Remarkable trees of Saugerties

Black locust trees at the Kiersted House (photo Kerri Dornicik)

It’s a beautiful spring day in Saugerties. The clouds are friendly, the sun is beaming, and I’m blessed with some righteous 65-degree weather. Life is good. I’m on assignment to find the coolest trees in all of Saugerties. It’s pretty hard to define what a “cool tree” is. I know what cool sneakers are; a fresh pair of high top Adidas with icy fresh color combinations. Cool trees? I have no clue. My old high school field biology teacher had an infatuation with cool trees, but truth be told, I never paid much attention in her class.

Walking around town, I see plenty of trees. Big trees, little trees. Boring trees. Most trees don’t have leaves yet; they just stand naked as a jaybird with their branches facing up, looking like a thousand fingers to heaven, patiently waiting to bloom.


Nothing of note, really. Until I get to the corner of Washington and Finger. Oh, glory. Here are two of the most remarkable trees I’ve ever seen. Standing tall and regal in front of Donna Vale’s house are a red Japanese maple and a copper beech, both unusual specimens in their own right.

“You can hardly find a red Japanese maple anymore,” said Vale.

Most Japanese maples have been bred to produce green colored leaves. But this variety possesses stunning clouds of fingerlike, blood-red leaves. Even without the foliage, the tree is impressive. The trunk is low and the branches fan out wide, curved at the sides like a bowl.

Its partner, the copper beech, is about as tall and just about as striking. “They say that they (the trees) are 150 years old,” said Vale. “Copper beeches are fairly unusual around here.”

They certainly pass muster with me. Is it something you don’t see every day? Check. Do I wish I could see it with leaves? Yes. Does it add something special to the property? Of course.

Vale’s house is entwined with more Saugerties environmental history. The house, known as the Vottee cottage, built in 1887, originally stood near Saugerties High School, and was surrounded by the trees that were recently removed from the premises. The house was moved in 1910 to its current location.

More undeniably cool trees are the black locust and tulip trees in front of the historic Kiersted House. They’re not particularly tall, and they’re not very beautiful at this time of year. In fact, they’re tragic looking. Right now, they look old and lost, branches growing in every direction, a gang of geezers standing unruly and skeletal in front of the Kiersted house. Soon enough, though, they’ll shape up. When the grass grows gamma ray green in the summer sun, the trees will fluff up considerably and lend a grand frame befitting one of Saugerties’ proudest sights: Kiersted House.

A tamarack tree in the village.

A tamarack tree in the village.

The tallest tamarack tree in Ulster County, which sits on 45 Lafayette Street, on the property of Gerard Blundell, also makes the cut as one of the coolest trees in town.

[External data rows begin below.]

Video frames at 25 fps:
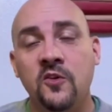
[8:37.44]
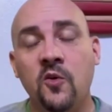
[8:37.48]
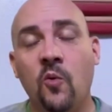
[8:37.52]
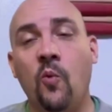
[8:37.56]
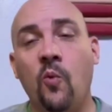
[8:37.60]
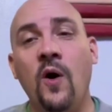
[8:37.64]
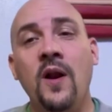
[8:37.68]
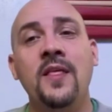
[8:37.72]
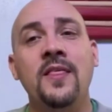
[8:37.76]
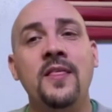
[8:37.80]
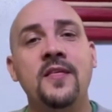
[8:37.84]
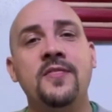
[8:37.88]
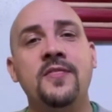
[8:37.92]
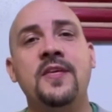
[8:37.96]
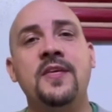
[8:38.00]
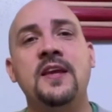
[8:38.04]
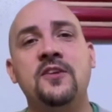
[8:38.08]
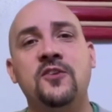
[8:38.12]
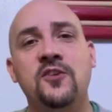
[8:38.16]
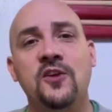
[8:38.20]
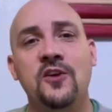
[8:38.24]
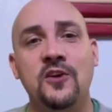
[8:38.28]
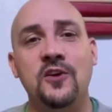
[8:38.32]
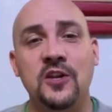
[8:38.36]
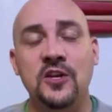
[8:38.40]
So one of the
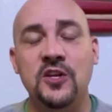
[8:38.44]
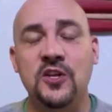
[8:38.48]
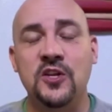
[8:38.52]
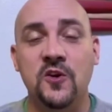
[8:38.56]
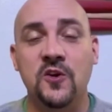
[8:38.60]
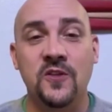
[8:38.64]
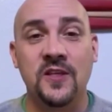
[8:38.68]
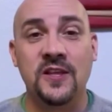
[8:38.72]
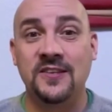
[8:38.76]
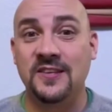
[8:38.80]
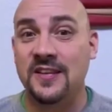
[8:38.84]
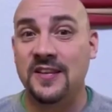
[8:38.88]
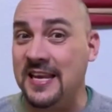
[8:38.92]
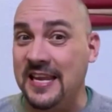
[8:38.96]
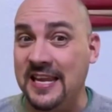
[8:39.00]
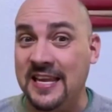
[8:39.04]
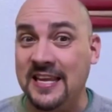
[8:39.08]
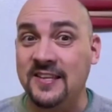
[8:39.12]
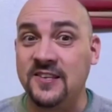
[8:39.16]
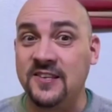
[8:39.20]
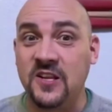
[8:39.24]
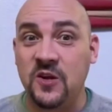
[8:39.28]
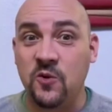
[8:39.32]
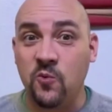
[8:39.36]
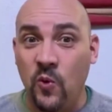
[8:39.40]
things you can do that's an
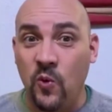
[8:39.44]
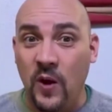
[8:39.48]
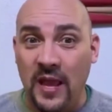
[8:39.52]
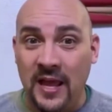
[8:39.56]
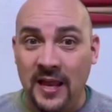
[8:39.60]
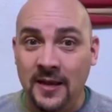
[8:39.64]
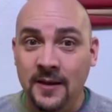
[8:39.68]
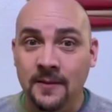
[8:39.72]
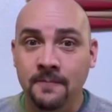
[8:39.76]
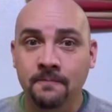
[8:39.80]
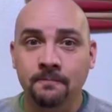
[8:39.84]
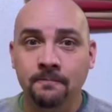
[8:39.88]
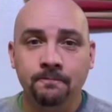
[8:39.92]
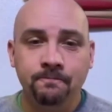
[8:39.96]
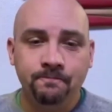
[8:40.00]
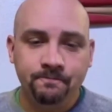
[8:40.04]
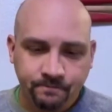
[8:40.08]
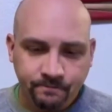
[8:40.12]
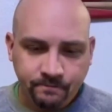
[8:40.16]
easy win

The tree stands apart in the neighborhood. Scan the Lafayette Street tree line, and nothing looks as triumphant or as defiant as Blundell’s tamarack.

“We moved in around 1962, and the tree was forty or fifty years old then,” said Blundell.

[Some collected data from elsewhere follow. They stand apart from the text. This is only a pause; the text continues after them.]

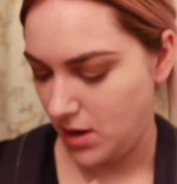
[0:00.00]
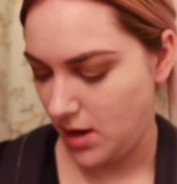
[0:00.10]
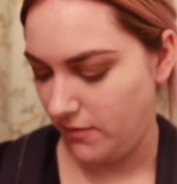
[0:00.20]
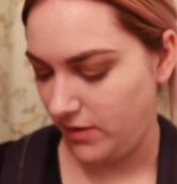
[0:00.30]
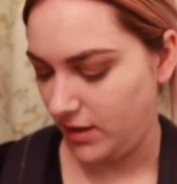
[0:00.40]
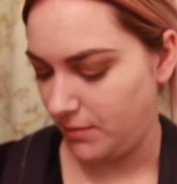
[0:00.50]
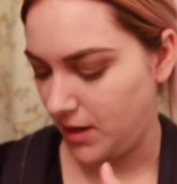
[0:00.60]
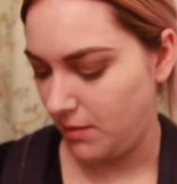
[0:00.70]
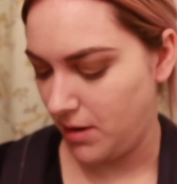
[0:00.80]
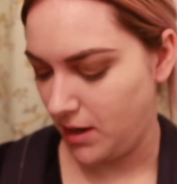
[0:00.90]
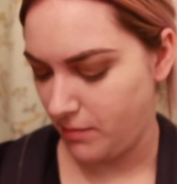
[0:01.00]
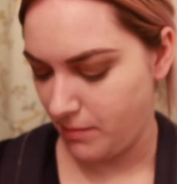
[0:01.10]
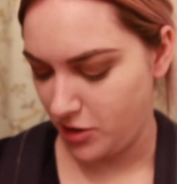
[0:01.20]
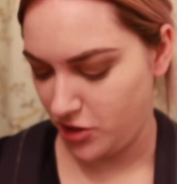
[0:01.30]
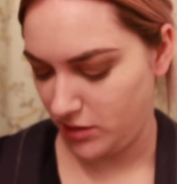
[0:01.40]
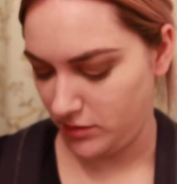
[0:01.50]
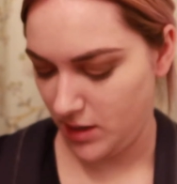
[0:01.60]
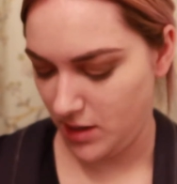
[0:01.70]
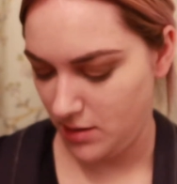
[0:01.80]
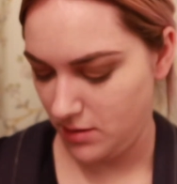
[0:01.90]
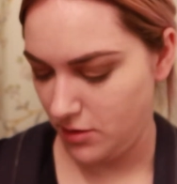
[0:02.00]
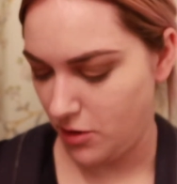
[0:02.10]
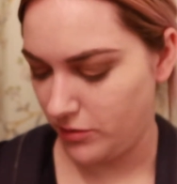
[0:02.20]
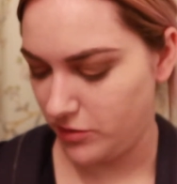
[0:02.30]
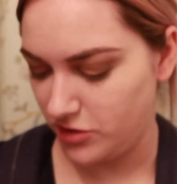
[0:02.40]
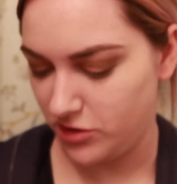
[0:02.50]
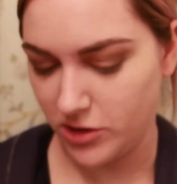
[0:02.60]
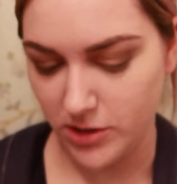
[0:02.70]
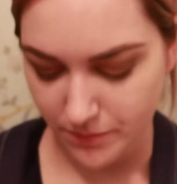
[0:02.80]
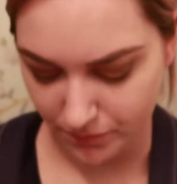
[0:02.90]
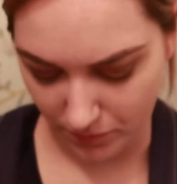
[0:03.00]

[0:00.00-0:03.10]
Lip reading: I feel like I'm getting makeup of my childhood. No, it's just her.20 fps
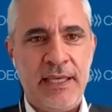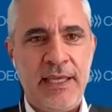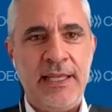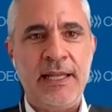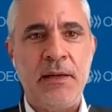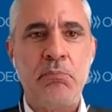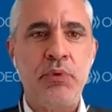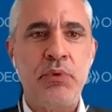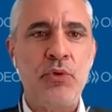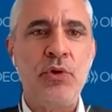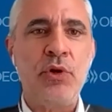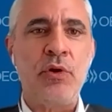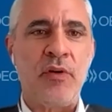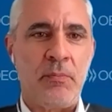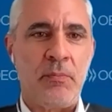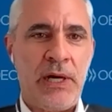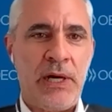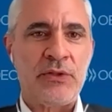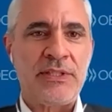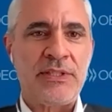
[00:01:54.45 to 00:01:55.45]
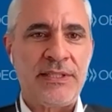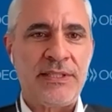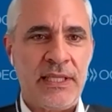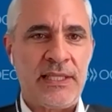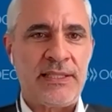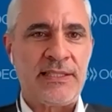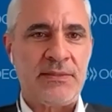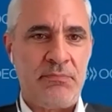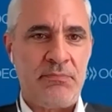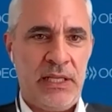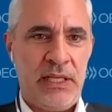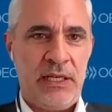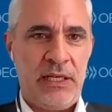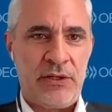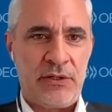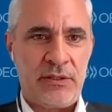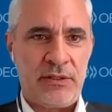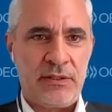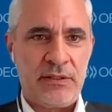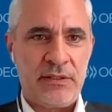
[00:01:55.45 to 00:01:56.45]
in a pool of about 6
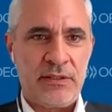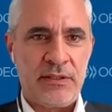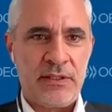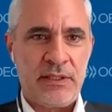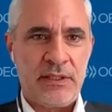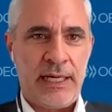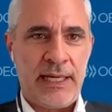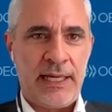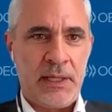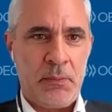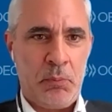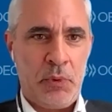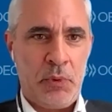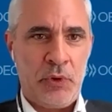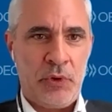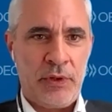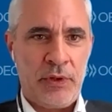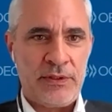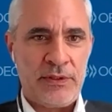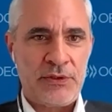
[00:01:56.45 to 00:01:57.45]
million unemployed.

There are a few other trees in Saugerties that catch my eye. One is a low, pink willow on Finger Street overhanging a few headstones. Another is a confident and healthy sapling on Main Street that I think has a lot of potential.

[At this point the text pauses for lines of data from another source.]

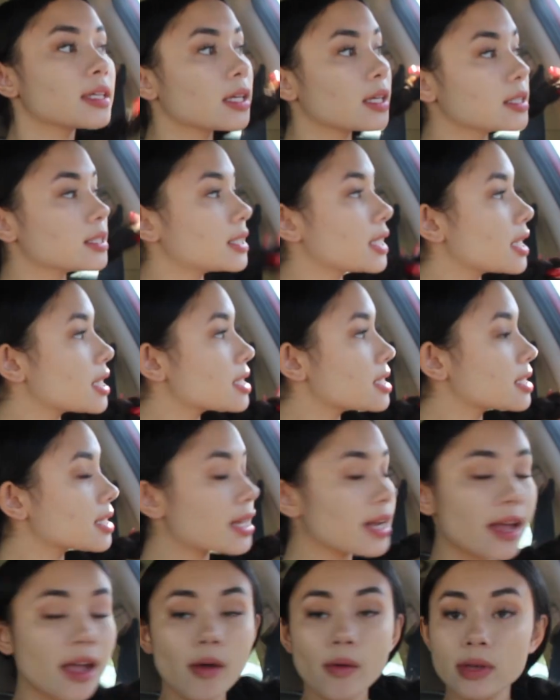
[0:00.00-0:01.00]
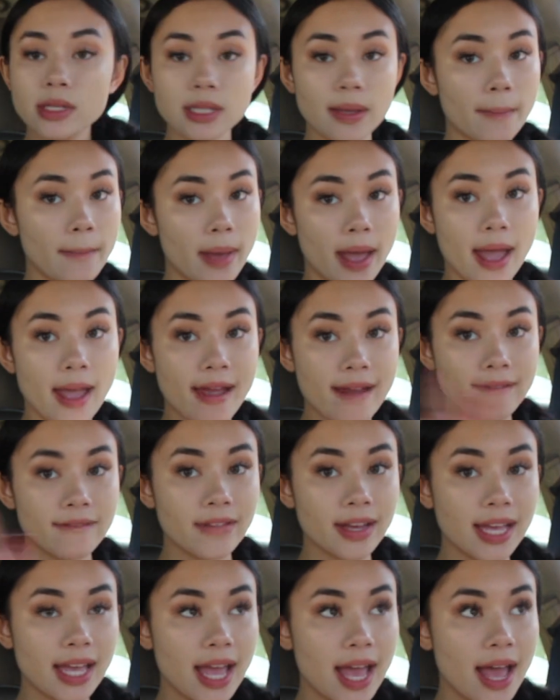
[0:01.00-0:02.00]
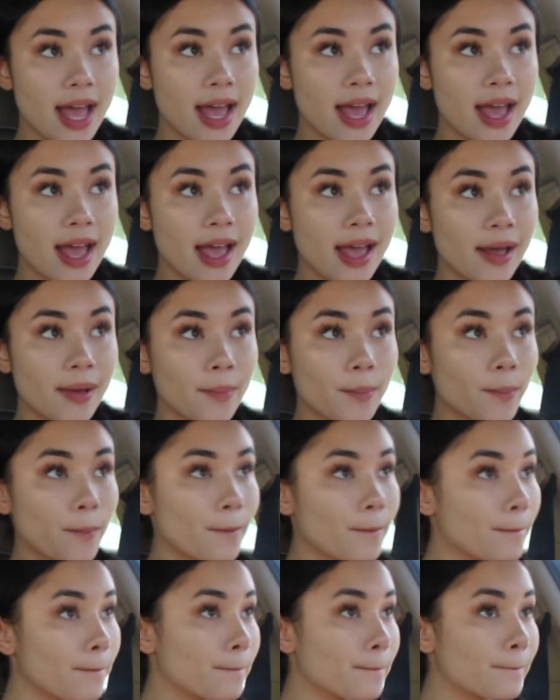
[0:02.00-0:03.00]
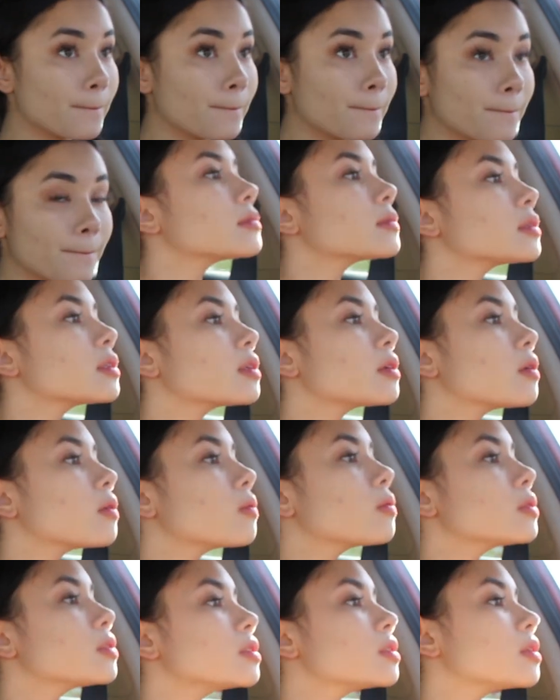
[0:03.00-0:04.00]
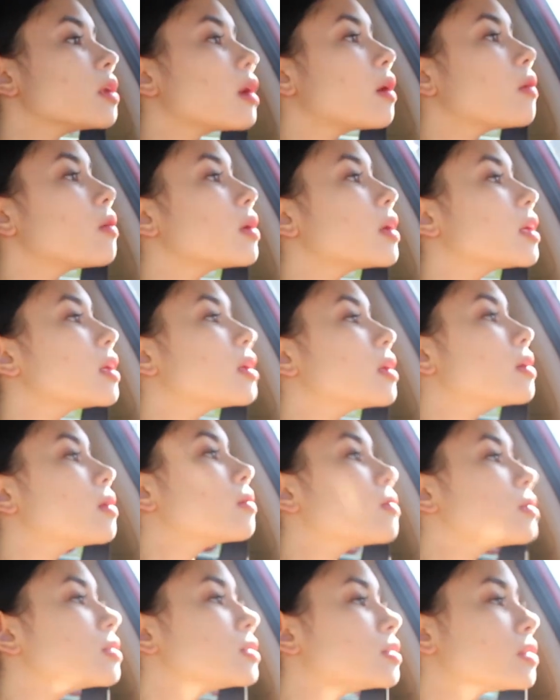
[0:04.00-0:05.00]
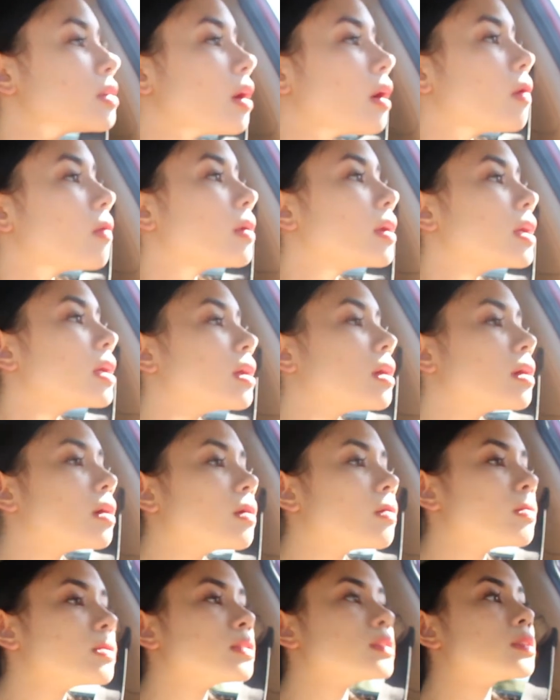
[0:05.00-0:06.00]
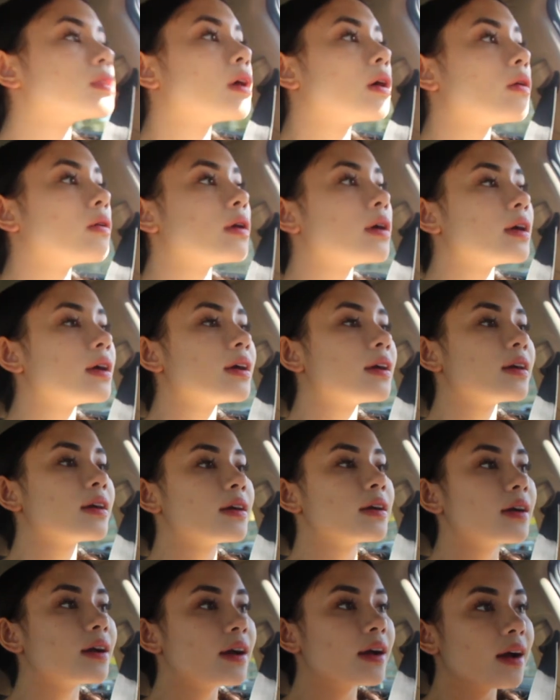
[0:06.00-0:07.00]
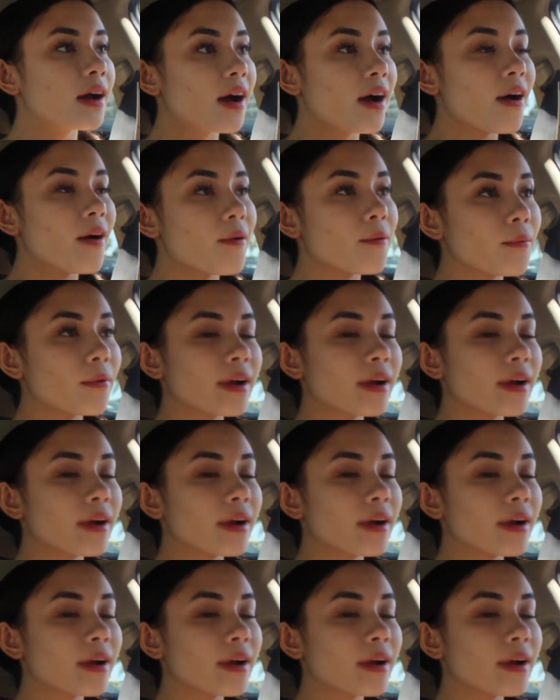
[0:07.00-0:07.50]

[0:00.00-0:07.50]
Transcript: Sin City was made, yeah. Oh, you know it. Oh, you know it. Oh, you know it. Oh, you know it.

People of Saugerties, be proud of the green that surrounds you this Earth Day. Check out the trees, enjoy the flowers, take a walk in the park and drink it all in. You’ll be glad you did.

A morbid post-script

Earth Day and Arbor Day aren’t just about appreciation: they’re also about conservation.

The Hudson Valley is in the throes of an invasion; the emerald ash borer, an invasive species that has cut a swath through the ash tree population of Michigan and Ontario, has made its presence known in Saugerties.

According to, the insect has already killed north of 30 million trees. Since it’s so difficult to kill, and only proven method of insecticide treatment is not practical for large numbers of trees, scientists are looking into releasing natural predators, like tree wasps.

Facing extinction, the ash tree is in a rough spot. Some trees can be protected, but obviously not all. Concerned citizens are working on a plan to defray the cost of ash tree removal by conducting on site milling and auctioning the best ash hardwood to the highest bidder.

It is notable that the oldest Ash Tree in Ulster County sits at the foot of Lighthouse Drive. Saugerties is under threat of losing history, as it did when the Dutch elm disease claimed many of the trees that lined Elm Street.